On March 27, two former New Orleans foster children will give their perspectives in “Overcoming Life’s Challenges and Making Your Life Count.” Their 11 a.m. address at Temple Sinai will be part of the annual meeting for the Jewish Children’s Regional Service, and is open to the community.
Marlene and Robert Trestman grew up in the former St. Thomas Housing Project in New Orleans, before their parents died. After being orphaned, they were in separate New Orleans foster homes, recruited with the assistance of JCRS.
In a Yom Kippur sermon last year, Marlene stated that their father died in the state mental hospital in Jackson when she was 8; their mother died of cancer when she was 11. Their “severe decree… was tempered by a century of Southern Jewish organizations that graciously accepted the obligation of tzedekah — of social justice.”

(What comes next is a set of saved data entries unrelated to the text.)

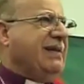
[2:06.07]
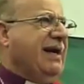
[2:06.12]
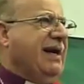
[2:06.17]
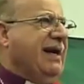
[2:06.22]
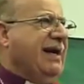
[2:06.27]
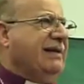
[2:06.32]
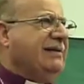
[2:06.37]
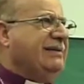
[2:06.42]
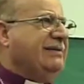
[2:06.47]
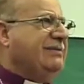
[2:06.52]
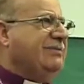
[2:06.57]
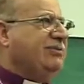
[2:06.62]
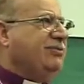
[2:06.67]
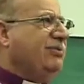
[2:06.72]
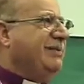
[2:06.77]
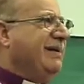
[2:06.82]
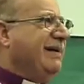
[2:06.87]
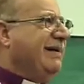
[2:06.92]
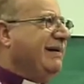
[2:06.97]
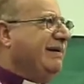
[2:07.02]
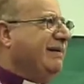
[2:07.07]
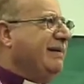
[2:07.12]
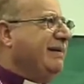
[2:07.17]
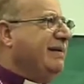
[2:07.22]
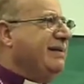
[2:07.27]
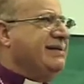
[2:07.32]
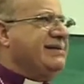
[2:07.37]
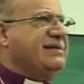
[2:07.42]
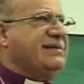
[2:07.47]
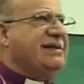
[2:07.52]
And to make it
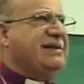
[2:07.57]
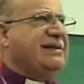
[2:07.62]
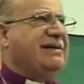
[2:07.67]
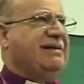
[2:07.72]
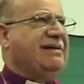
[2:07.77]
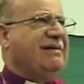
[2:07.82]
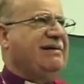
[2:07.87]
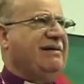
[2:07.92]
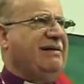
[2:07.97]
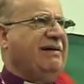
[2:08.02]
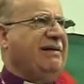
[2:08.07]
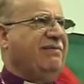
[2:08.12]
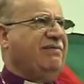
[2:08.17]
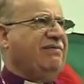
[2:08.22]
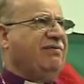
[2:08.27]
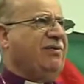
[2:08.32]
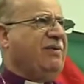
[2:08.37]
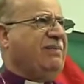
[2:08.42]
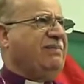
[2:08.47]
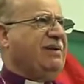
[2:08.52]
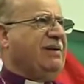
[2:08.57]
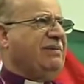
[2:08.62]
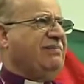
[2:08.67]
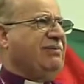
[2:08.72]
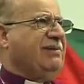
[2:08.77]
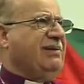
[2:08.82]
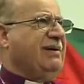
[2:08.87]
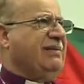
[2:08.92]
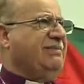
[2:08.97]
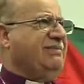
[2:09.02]
easy for
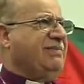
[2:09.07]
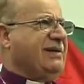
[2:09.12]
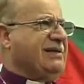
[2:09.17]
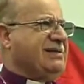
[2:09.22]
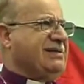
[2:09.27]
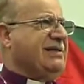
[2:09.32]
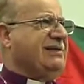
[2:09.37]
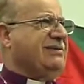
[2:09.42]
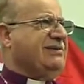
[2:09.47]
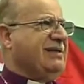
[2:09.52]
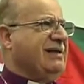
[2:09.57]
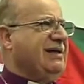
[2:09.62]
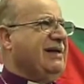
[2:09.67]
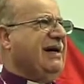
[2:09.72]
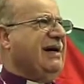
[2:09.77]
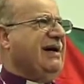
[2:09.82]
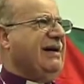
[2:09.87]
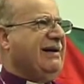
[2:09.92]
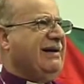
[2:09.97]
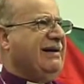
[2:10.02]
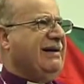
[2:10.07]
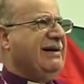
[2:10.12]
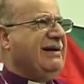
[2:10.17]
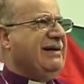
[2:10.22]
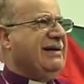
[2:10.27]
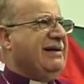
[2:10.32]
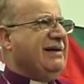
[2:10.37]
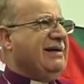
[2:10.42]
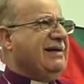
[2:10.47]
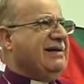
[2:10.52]
people present here,
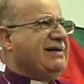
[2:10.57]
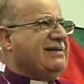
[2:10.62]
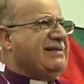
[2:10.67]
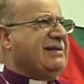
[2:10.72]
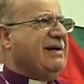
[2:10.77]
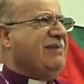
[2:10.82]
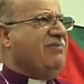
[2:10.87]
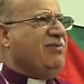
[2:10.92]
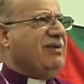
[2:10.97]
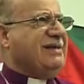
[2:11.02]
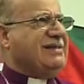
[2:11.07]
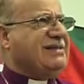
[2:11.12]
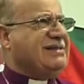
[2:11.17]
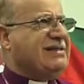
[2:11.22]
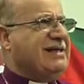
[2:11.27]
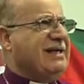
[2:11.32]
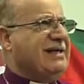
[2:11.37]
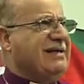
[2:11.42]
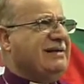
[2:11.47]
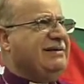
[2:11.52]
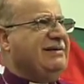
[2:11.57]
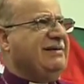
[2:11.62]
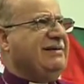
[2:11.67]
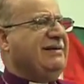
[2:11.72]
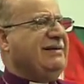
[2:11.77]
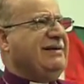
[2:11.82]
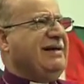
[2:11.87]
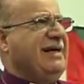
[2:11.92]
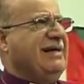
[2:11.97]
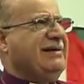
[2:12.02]
someone said
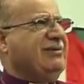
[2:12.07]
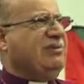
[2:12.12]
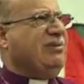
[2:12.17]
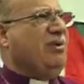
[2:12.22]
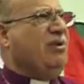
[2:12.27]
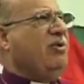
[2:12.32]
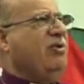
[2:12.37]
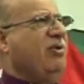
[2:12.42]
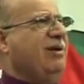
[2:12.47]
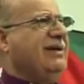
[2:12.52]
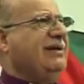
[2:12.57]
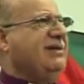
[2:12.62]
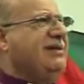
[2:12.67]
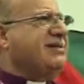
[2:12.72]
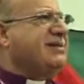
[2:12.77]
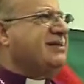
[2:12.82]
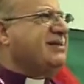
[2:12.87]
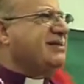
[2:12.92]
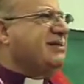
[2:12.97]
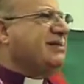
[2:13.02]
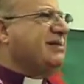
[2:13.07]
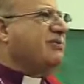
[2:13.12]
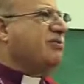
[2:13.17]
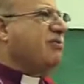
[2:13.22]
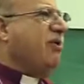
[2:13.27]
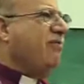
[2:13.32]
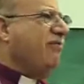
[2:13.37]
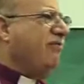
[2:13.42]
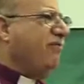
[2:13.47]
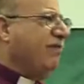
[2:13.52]
that all this
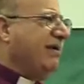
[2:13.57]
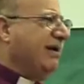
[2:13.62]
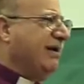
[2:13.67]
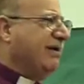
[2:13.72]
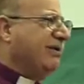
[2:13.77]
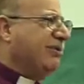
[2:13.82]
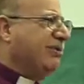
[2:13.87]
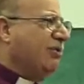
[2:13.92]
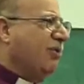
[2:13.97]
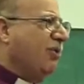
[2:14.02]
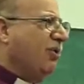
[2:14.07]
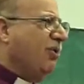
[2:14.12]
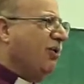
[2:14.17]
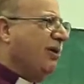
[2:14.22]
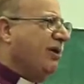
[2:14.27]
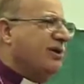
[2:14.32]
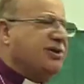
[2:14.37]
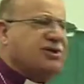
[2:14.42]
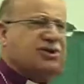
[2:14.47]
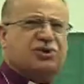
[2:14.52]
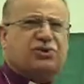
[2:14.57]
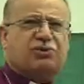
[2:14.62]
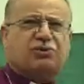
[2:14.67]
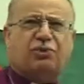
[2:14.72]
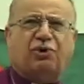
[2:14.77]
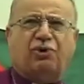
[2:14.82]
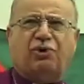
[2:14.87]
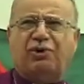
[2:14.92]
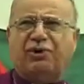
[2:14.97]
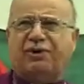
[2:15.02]
conflict, all this
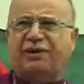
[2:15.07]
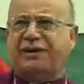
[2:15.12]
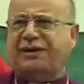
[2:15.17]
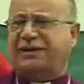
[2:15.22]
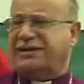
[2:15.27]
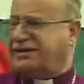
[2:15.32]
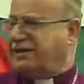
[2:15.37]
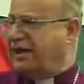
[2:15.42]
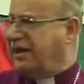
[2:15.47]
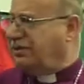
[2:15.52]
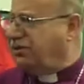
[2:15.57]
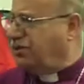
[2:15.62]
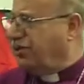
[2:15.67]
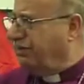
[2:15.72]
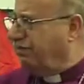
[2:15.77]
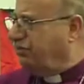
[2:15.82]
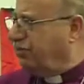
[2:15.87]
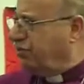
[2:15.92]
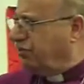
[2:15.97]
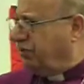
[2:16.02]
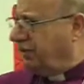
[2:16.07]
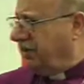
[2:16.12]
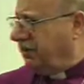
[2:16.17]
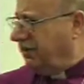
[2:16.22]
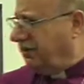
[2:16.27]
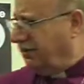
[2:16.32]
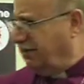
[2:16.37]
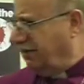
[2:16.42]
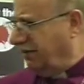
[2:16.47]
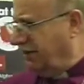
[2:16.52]
war is
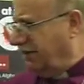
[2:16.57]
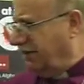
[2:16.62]
attributed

The roots of JCRS come from the Jewish Children’s Home, established in 1856. After the home closed in 1946, JCRS started providing non-residential services for Jewish children in a seven-state region from Alabama to Texas. It is the nation’s oldest existing Jewish child welfare agency, and the only regional one.

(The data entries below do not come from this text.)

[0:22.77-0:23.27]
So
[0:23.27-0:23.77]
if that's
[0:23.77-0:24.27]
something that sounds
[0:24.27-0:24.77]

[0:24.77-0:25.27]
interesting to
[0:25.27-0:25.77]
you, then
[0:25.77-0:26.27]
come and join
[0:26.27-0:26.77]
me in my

Marlene was admitted to the Isidore Newman School as a Jewish orphan, as per the school’s charter. She went on to Goucher College and received her law degree at George Washington University. She is currently a Special Assistant to the Maryland Attorney General, having served continuously as an Assistant Attorney General since her graduation from law school 30 years ago. She is the recipient of numerous academic, professional, public affairs, volunteerism, and consumer advocacy awards and recognitions.
She noted that supporters of the Home and JCRS hold a belief that “through tzedekah a beneficiary can become a benefactor — and that an orphan can become an advocate for social justice. And in my case, that a ward of the state could become its legal advisor.”
Robert went to Carnegie-Mellon, then received his doctorate and doctoral degrees at Tennessee. Currently, he is executive director of Correctional Managed Care of Connecticut, which provides care to all jails, prisons and halfway houses in the state. He is a professor of medicine, psychiatry and nursing, at the University of Connecticut and the former clinical chair of psychiatry at Mount Sinai Medical Center, New York City. He is the author of over 300 articles and abstracts in the field of psychiatry and the past president of the Personality Disorders Foundation.
Their presentation will be preceded by a JCRS business meeting at 9 a.m., which is also open to the community. The 155-year-old agency funded over 1000 youth last year in a variety of services.
Reservations are not required, but those planning to attend are asked to call (504) 828-6334 to ensure adequate seating. The agency plans to invite the City Council, city department heads and others who “JCRS feels would take pride in hearing what two New Orleanians, from our city’s public housing projects and foster homes achieved, as a result of the collaborative work of New Orleans’ social service, agencies, schools and organizations.”